In this context, substantial progress toward understanding how different organisms cope with their thermal environment is likely to be made by combining the relative contribution of residual variation in MR and C with allometric effects (see above). For example, Root (1988) suggested that thermoregulatory constraints ultimately explain northern distribution limits of many North American avian species during winter employing Newton’s cooling law. Repasky (1991) refuted this hypothesis, arguing that body size gradients would be expected because metabolism increases with size and no gradients in body size were detected in this dataset. However, a lack of association between northern distributions limits and body size does not exclude the possibility of thermal constraints because species of similar size may differ in physiological capacities and in thermal tolerance. Accordingly, the best model explaining avian distribution boundaries in this dataset included both allometric effects and residual variation in MR and C (Canterbury 2002), and latitudinal gradients in avian body size have been detected more recently in larger datasets (Ramirez et al. 2008; Olson et al. 2009). Similarly, on a temporal scale, declining body size has been proposed as a major response to ongoing climate change (Gardner et al. 2011), and thermoregulatory polygons may be employed to study from a theoretical perspective how changes in average and extreme temperatures might drive the evolution of body size in endothermic lineages and broad scale geographic trends (e.g., Smith et al. 2010; Smith and Lyons 2011; Teplitsky and Millien 2014).
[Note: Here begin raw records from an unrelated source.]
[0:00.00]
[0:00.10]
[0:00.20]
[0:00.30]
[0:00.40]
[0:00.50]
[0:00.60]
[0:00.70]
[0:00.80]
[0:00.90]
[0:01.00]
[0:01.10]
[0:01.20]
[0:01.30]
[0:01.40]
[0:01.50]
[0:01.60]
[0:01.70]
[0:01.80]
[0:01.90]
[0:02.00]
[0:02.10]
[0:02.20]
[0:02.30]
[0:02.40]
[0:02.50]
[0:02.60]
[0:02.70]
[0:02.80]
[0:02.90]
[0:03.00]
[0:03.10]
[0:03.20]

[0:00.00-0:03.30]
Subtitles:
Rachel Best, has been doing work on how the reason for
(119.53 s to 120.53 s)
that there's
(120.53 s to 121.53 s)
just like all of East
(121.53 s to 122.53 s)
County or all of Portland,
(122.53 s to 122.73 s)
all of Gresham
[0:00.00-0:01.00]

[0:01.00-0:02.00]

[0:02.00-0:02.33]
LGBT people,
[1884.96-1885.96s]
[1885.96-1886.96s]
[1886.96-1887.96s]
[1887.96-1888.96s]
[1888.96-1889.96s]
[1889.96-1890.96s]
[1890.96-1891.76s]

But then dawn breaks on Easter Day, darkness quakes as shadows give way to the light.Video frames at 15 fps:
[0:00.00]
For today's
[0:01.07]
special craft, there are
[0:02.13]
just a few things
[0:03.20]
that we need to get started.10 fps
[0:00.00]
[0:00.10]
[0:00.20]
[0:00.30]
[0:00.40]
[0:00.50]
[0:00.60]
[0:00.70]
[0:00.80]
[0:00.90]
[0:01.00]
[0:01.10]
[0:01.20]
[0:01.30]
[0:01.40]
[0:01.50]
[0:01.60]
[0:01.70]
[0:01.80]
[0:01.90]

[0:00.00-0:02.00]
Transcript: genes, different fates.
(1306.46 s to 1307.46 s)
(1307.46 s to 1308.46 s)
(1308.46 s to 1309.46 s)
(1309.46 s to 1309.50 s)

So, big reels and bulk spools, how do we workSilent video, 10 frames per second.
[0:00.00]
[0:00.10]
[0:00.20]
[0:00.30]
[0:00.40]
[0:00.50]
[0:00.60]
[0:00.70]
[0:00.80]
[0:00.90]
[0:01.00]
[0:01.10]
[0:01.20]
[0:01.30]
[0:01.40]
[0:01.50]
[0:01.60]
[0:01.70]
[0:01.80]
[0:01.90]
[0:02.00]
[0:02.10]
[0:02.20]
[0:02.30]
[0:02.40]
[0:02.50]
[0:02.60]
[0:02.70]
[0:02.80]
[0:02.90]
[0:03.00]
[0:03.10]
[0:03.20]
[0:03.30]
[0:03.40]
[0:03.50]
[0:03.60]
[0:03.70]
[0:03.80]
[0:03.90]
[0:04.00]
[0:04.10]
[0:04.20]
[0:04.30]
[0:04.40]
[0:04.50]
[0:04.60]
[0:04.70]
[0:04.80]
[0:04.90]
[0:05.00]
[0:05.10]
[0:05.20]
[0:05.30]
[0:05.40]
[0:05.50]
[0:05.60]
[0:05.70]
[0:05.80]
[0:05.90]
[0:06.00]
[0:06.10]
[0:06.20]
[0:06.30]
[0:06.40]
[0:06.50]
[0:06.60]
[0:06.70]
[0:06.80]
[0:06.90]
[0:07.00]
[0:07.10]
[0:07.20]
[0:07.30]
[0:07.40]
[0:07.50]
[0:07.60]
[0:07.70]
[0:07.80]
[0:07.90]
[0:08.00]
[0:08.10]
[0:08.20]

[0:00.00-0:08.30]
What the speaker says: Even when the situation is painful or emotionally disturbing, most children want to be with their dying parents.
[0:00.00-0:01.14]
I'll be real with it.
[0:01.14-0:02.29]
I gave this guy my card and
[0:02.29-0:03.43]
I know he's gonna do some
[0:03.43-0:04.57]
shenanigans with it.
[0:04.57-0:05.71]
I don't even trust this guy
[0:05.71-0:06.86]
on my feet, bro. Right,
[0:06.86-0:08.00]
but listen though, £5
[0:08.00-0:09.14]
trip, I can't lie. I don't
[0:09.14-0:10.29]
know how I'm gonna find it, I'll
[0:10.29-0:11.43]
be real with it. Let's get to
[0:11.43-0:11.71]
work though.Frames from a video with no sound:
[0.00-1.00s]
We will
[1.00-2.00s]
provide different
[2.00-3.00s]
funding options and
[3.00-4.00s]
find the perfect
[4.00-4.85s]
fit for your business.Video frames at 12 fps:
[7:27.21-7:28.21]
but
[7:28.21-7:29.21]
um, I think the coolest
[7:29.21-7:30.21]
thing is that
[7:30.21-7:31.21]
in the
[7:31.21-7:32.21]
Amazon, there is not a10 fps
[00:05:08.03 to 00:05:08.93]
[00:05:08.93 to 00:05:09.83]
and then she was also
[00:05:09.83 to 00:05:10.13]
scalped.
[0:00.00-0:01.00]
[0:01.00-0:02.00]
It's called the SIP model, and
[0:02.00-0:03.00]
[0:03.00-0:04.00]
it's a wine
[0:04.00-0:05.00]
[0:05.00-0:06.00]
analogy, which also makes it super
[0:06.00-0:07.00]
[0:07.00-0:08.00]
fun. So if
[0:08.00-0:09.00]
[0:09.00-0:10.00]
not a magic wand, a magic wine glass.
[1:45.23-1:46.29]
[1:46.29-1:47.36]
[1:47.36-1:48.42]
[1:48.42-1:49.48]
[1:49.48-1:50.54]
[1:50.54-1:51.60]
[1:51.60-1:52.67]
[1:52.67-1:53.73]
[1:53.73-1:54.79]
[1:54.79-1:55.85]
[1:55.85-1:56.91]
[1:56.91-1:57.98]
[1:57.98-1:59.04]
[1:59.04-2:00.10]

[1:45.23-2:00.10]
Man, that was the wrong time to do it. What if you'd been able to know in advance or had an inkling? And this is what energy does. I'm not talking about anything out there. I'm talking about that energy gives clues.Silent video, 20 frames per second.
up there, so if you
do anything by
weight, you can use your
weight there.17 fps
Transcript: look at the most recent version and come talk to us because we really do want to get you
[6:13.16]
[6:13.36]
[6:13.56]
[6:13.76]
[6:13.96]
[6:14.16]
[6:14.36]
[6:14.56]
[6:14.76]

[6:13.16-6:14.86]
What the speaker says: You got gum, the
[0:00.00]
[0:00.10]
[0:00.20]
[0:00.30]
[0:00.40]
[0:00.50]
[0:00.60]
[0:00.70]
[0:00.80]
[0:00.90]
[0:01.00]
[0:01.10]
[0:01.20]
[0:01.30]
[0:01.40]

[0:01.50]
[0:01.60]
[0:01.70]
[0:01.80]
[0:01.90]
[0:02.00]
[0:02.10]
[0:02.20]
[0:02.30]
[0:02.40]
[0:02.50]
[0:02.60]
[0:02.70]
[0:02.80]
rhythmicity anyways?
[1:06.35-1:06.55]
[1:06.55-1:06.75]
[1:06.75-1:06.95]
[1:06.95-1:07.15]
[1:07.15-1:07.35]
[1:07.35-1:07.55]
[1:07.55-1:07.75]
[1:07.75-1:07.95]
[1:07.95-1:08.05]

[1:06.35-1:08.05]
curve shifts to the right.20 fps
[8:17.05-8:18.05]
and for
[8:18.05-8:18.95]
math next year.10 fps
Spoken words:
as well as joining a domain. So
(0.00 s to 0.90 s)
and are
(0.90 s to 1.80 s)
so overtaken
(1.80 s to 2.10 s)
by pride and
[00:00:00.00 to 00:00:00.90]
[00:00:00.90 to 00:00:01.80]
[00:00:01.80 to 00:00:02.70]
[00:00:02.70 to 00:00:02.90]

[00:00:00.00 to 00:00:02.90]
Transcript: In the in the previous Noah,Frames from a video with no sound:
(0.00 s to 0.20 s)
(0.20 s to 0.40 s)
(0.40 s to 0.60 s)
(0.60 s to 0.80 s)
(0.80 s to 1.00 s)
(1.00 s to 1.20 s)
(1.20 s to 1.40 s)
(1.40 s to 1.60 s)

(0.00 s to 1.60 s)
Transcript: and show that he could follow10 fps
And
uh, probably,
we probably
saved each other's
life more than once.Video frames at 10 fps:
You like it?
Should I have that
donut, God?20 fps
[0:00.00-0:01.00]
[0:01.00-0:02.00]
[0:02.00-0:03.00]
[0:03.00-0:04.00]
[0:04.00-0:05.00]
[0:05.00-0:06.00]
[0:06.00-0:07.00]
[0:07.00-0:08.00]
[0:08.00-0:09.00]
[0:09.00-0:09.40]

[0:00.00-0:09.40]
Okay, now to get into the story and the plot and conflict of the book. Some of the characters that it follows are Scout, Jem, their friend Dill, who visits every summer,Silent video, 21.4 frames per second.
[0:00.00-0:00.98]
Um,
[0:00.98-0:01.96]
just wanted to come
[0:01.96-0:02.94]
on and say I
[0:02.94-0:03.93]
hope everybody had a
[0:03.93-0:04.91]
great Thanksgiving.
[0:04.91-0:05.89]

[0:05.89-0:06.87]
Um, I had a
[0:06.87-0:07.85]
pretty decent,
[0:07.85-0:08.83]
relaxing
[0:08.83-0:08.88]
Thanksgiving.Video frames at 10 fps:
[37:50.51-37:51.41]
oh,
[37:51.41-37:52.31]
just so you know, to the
Whereas in many systems the limited knowledge on how organismal traits may respond to environmental changes prevents physiological ecology from becoming a fully developed predictive science (see Violle et al. 2014), ultimately we contend that the lack of theoretical developments that translate current physiological understanding into formal mechanistic models remains the main impediment to study the ecological and evolutionary repercussions of thermoregulation in endotherms (see also Angilletta 2009). From an ecological perspective, thermoregulatory polygons describe how the thermal niche and energy expenditure of different endothermic organisms vary as a function of physiological parameters T b, MR and C (Eq. 1). Even though several models are available to estimate the niche breadth of endothermic species (Porter and Gates 1969; Porter et al. 2000; Humphries et al. 2002; Porter and Kearney 2009), the approach described here has three primary advantages that make it particularly compelling: it is intuitive, extraordinarily simple and the physiological variables involved can be easily measured. While the time and effort involved in constructing and validating new models constitute a major problem (Kearney and Porter 2009), Newton’s law of cooling has been used extensively and several parameters have already been measured in a multitude of species. The adaptive potential of different descriptors of the polygon, as well as correlated responses to selection, can be easily studied with complementary approaches, such as selection experiments (Konarzewski et al. 2005), repeatability and heritability analyses (e.g. Chappell et al. 1995; Bacigalupe et al. 2004b; Nespolo et al. 2005; Szafranska et al. 2007) and estimations of phenotypic selection for thermotolerance and/or energy expenditure in the field (e.g. Hayes and O’Connor 1999; Boratynski et al. 2010; Fletcher et al. 2015). Furthermore, polygons can be combined with microclimate data (Kearney et al. 2014a, b) to predict with increasing accuracy how changes in thermal regimes might affect different organisms. Overall, we consider that the proposed approach may constitute a powerful analytical tool to study the impact of thermoregulatory constraints on variables related to fitness such as energy balance and reproductive output, and help elucidating how species will be affected by ongoing climate change as other mechanistic models (Deutsch et al. 2008; Huey et al. 2009; Angilletta 2009; Dillon et al. 2010).